Items from a dataset:
########
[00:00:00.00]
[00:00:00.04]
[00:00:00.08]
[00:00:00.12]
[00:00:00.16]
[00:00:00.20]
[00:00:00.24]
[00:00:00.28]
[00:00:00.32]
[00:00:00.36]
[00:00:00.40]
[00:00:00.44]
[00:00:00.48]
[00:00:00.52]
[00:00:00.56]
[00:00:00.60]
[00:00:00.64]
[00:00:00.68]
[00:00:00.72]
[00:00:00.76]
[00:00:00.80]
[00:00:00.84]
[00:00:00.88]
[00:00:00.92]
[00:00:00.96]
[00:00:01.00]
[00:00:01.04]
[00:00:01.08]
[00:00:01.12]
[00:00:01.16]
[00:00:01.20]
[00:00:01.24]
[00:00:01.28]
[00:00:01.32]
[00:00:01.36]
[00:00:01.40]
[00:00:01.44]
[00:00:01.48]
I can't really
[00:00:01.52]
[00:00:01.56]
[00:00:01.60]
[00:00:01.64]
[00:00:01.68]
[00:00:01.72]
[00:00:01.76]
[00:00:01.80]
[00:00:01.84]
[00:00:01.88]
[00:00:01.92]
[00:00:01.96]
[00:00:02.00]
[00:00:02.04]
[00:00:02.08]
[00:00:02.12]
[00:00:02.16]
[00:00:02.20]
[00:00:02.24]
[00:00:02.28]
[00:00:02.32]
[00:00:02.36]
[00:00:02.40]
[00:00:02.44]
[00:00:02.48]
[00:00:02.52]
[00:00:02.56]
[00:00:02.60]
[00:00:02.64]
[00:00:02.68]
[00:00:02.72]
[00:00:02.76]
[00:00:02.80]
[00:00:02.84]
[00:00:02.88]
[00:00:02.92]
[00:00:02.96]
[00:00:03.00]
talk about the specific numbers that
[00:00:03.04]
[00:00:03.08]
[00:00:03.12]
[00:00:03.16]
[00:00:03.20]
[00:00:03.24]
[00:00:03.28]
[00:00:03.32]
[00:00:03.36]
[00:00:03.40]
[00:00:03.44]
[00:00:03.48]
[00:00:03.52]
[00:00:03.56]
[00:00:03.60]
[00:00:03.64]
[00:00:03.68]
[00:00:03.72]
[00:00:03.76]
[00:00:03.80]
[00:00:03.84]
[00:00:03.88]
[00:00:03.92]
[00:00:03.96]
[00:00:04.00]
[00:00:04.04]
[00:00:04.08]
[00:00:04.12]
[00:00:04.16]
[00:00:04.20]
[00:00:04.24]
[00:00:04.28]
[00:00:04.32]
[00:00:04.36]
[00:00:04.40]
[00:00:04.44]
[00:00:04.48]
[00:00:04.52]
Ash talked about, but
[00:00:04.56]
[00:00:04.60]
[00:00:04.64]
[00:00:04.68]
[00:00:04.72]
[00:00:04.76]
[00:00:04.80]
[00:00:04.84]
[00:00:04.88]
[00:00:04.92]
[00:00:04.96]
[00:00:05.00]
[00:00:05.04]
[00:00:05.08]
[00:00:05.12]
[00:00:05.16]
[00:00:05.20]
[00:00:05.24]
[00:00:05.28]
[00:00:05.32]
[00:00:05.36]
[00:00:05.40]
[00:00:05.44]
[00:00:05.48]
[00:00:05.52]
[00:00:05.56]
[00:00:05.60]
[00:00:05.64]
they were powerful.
########
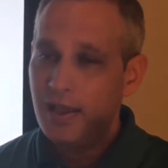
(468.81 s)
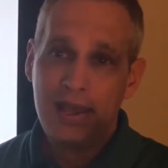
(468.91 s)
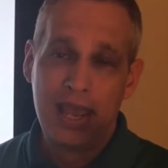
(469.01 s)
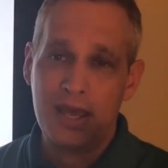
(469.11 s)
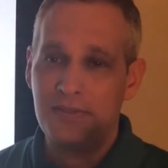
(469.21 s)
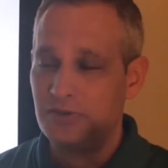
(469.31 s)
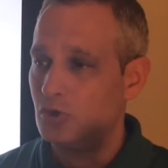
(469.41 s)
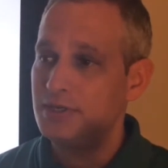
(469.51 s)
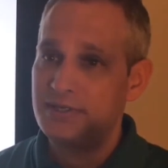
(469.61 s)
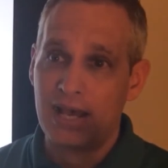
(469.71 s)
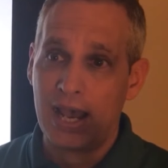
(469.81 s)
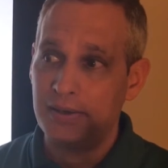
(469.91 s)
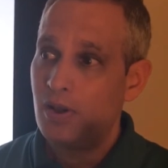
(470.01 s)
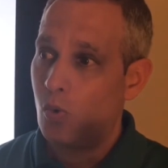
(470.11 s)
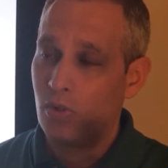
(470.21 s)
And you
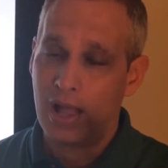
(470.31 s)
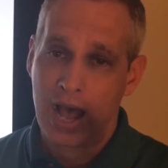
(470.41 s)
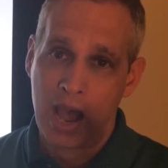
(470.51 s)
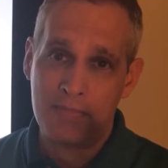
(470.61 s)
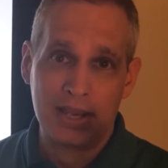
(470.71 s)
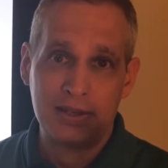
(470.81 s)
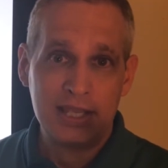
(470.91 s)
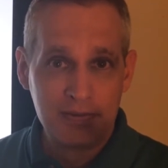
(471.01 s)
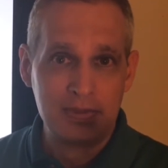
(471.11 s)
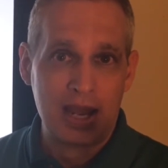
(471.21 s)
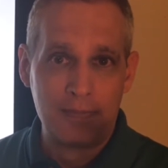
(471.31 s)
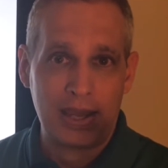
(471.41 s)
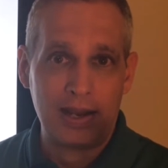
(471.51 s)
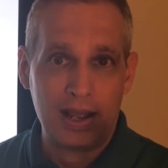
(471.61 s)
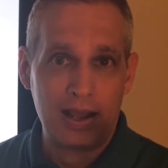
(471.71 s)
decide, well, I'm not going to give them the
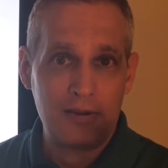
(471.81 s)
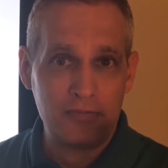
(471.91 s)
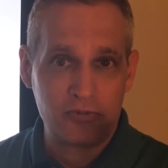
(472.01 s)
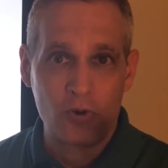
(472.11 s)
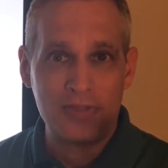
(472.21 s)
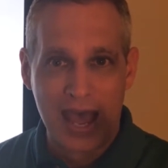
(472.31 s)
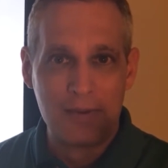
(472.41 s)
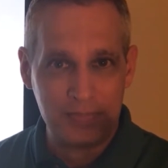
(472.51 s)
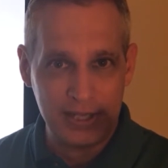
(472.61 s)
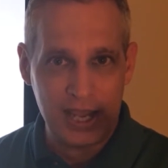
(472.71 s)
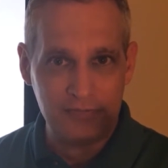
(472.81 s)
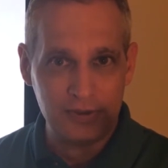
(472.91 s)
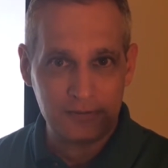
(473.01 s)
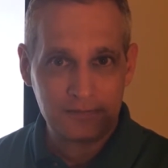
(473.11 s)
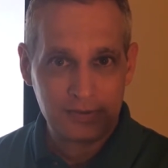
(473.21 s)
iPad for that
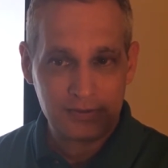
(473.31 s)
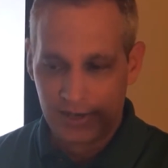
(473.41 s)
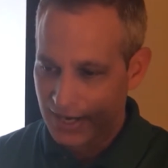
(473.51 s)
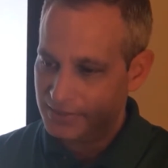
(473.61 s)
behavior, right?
########
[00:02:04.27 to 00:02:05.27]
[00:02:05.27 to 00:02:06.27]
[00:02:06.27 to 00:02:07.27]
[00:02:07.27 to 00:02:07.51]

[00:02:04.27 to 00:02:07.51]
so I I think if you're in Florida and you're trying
########
Every line above from the line with "[00:00:00.00]" to the line with "[00:00:01.64]" is wanted, ends included; write them out exactly and add no other line.

Response:
[00:00:00.00]
[00:00:00.04]
[00:00:00.08]
[00:00:00.12]
[00:00:00.16]
[00:00:00.20]
[00:00:00.24]
[00:00:00.28]
[00:00:00.32]
[00:00:00.36]
[00:00:00.40]
[00:00:00.44]
[00:00:00.48]
[00:00:00.52]
[00:00:00.56]
[00:00:00.60]
[00:00:00.64]
[00:00:00.68]
[00:00:00.72]
[00:00:00.76]
[00:00:00.80]
[00:00:00.84]
[00:00:00.88]
[00:00:00.92]
[00:00:00.96]
[00:00:01.00]
[00:00:01.04]
[00:00:01.08]
[00:00:01.12]
[00:00:01.16]
[00:00:01.20]
[00:00:01.24]
[00:00:01.28]
[00:00:01.32]
[00:00:01.36]
[00:00:01.40]
[00:00:01.44]
[00:00:01.48]
I can't really
[00:00:01.52]
[00:00:01.56]
[00:00:01.60]
[00:00:01.64]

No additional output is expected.